> Activity: Reproduce from the records below, with no pictures, exactly the lines between the one containing "Video frames at" and the one containing "Lip reading: because", inclusive.
↓
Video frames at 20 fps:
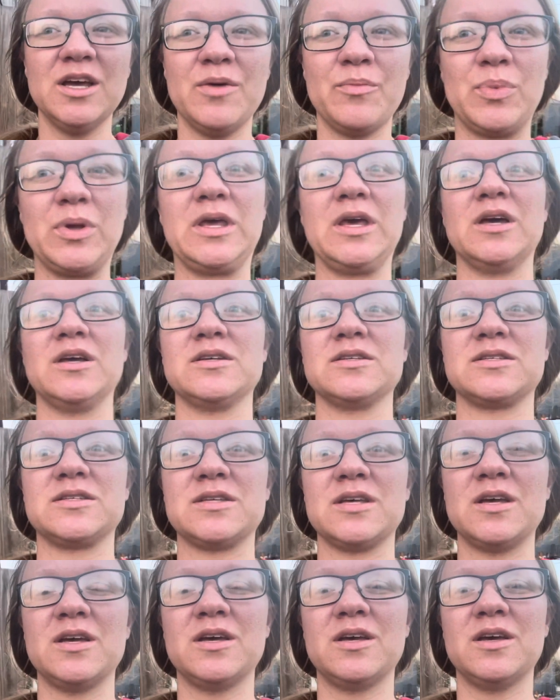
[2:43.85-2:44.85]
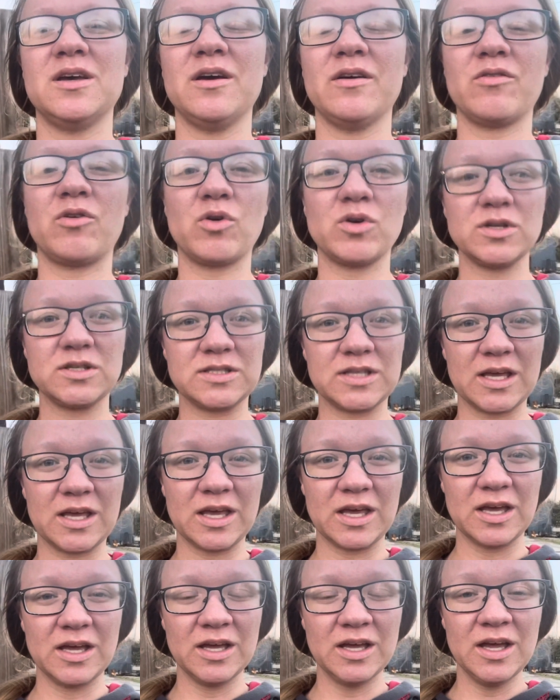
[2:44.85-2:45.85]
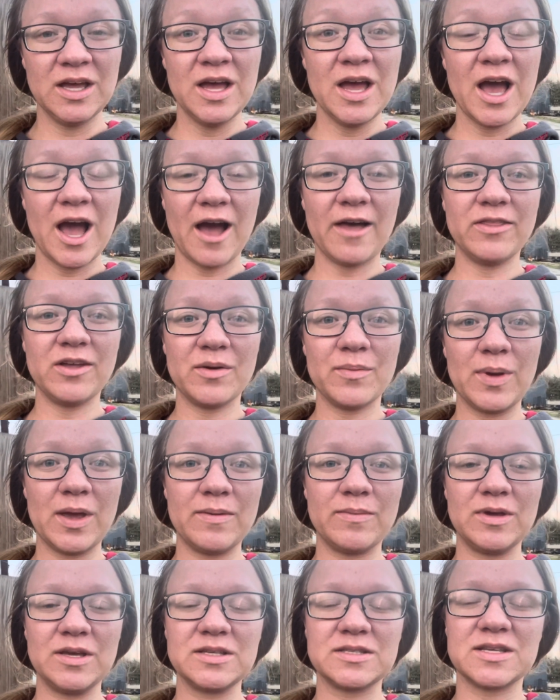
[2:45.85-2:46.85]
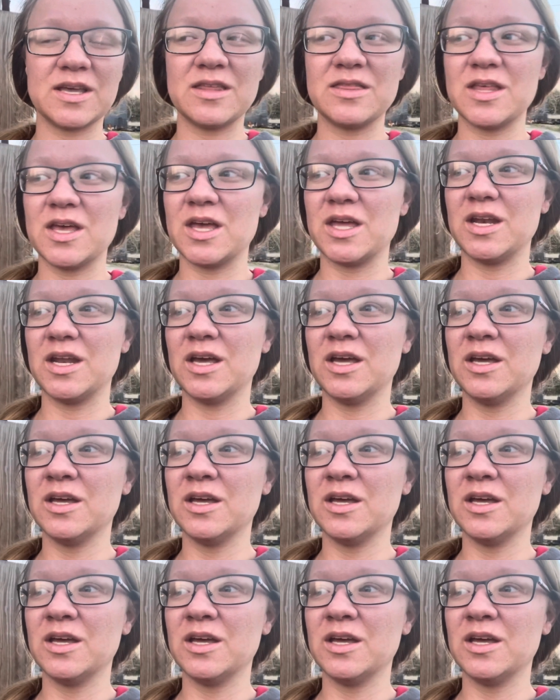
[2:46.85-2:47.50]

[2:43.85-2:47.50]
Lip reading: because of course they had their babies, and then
↑
↓
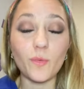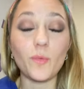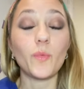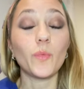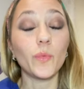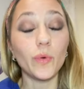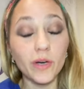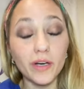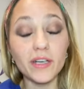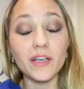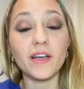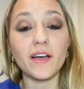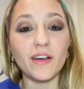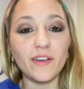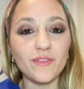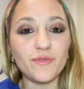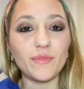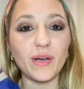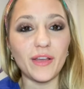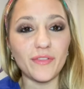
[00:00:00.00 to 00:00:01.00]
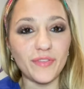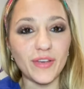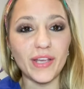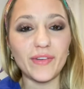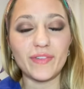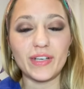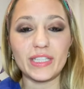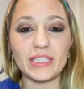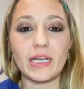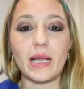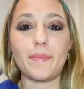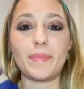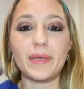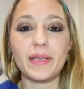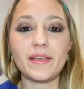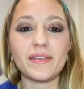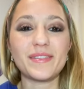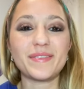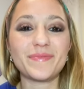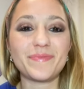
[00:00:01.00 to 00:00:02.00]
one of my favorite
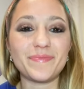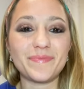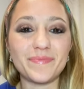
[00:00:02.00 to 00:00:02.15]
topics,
↑
↓
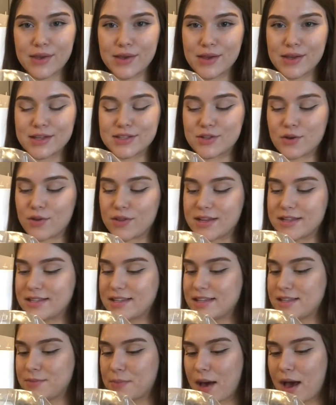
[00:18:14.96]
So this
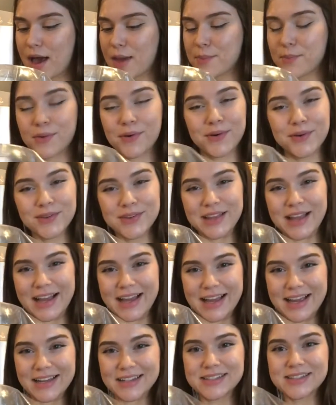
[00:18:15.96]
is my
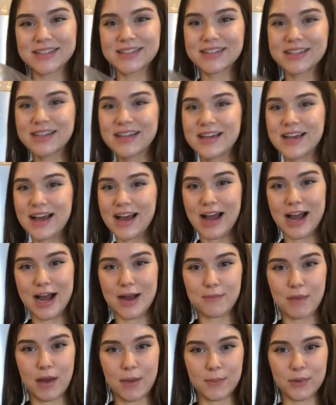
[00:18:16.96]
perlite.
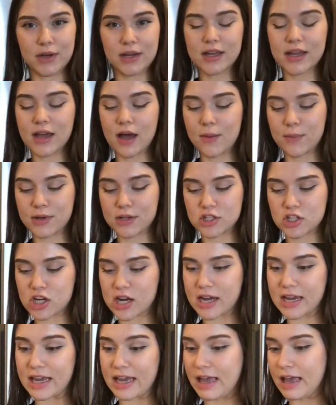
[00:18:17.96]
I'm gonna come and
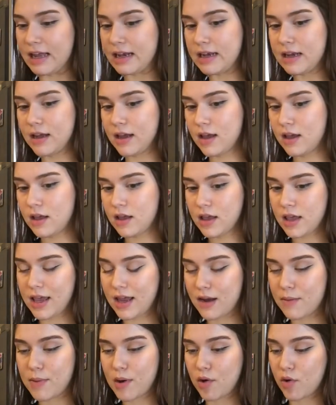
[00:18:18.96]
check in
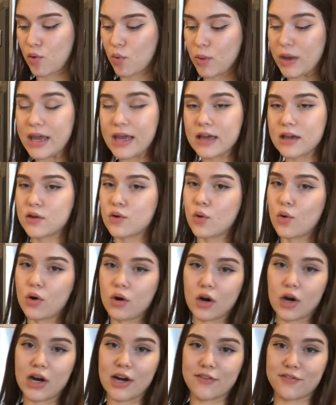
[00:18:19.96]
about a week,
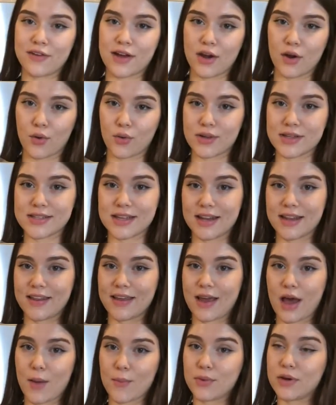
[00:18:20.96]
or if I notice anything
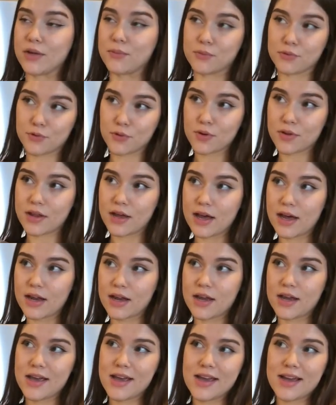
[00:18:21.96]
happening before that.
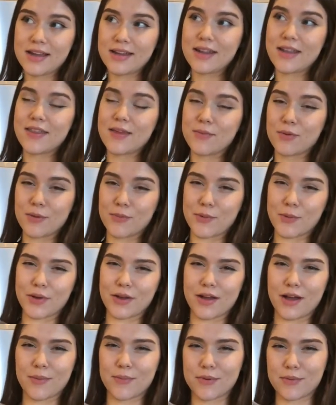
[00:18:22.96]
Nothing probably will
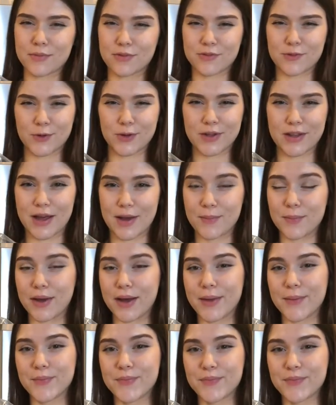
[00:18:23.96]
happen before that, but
↑
> Answer to this problem:
Video frames at 20 fps:
[2:43.85-2:44.85]
[2:44.85-2:45.85]
[2:45.85-2:46.85]
[2:46.85-2:47.50]

[2:43.85-2:47.50]
Lip reading: because of course they had their babies, and then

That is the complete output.